Problem to solve → Your copy starts at the line containing "[0:01.00-0:02.00]" and ends at the last line below. Copy exactly, without pictures.

Source data →
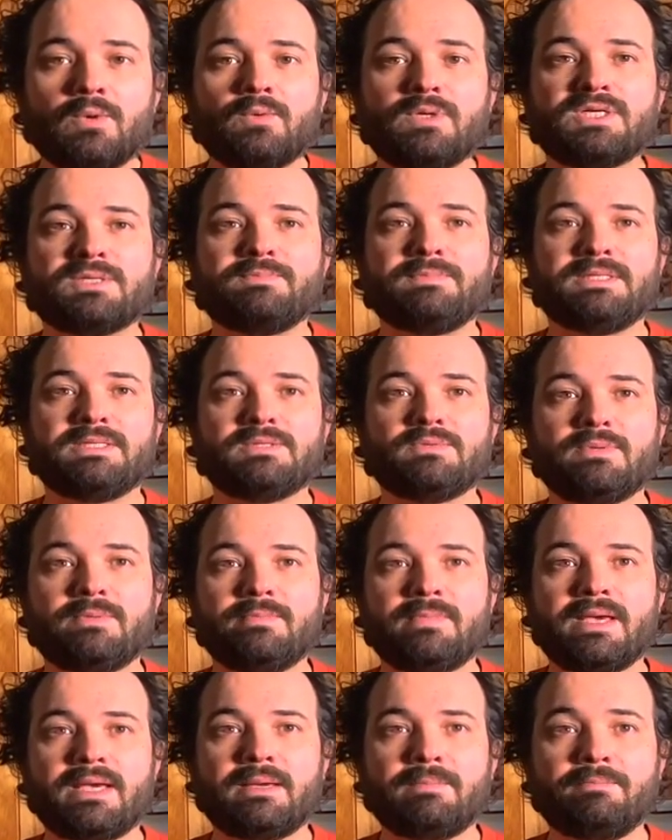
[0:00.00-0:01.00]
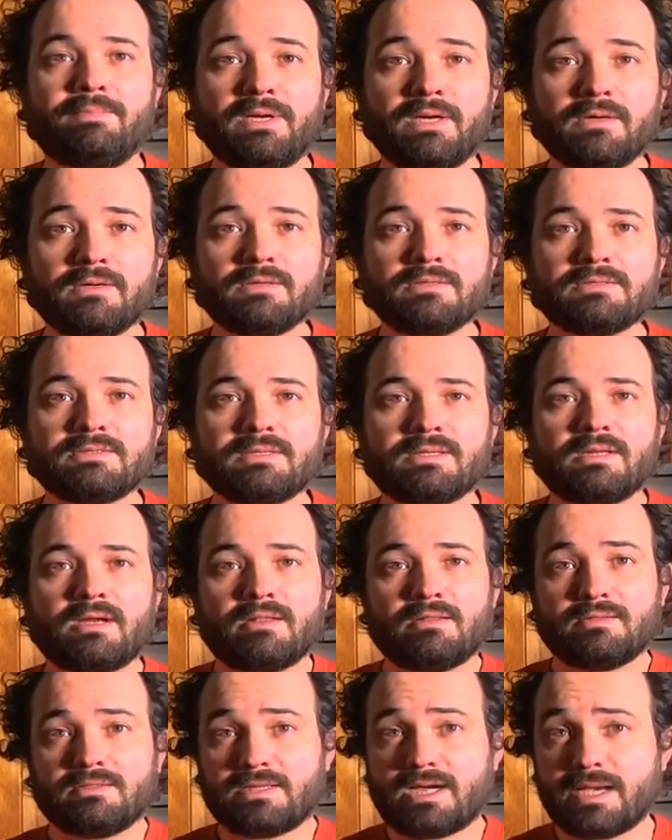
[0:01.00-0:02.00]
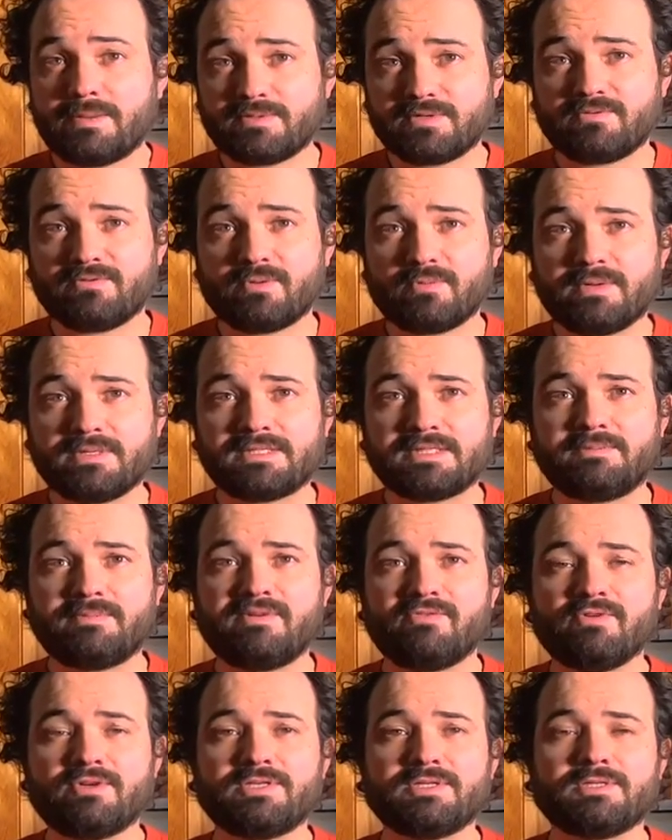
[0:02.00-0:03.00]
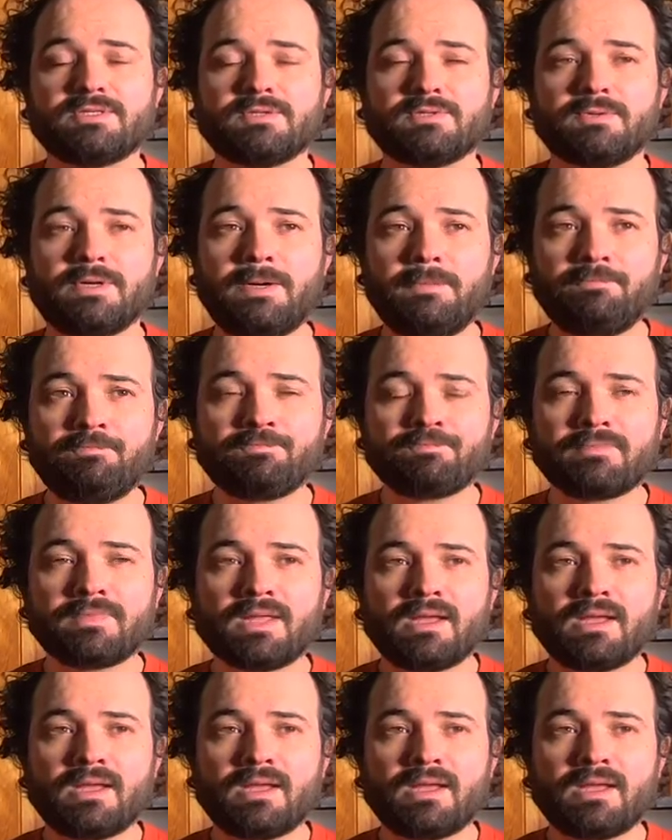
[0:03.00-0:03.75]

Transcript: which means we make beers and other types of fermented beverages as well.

Result for this exercise →
[0:01.00-0:02.00]
[0:02.00-0:03.00]
[0:03.00-0:03.75]

Transcript: which means we make beers and other types of fermented beverages as well.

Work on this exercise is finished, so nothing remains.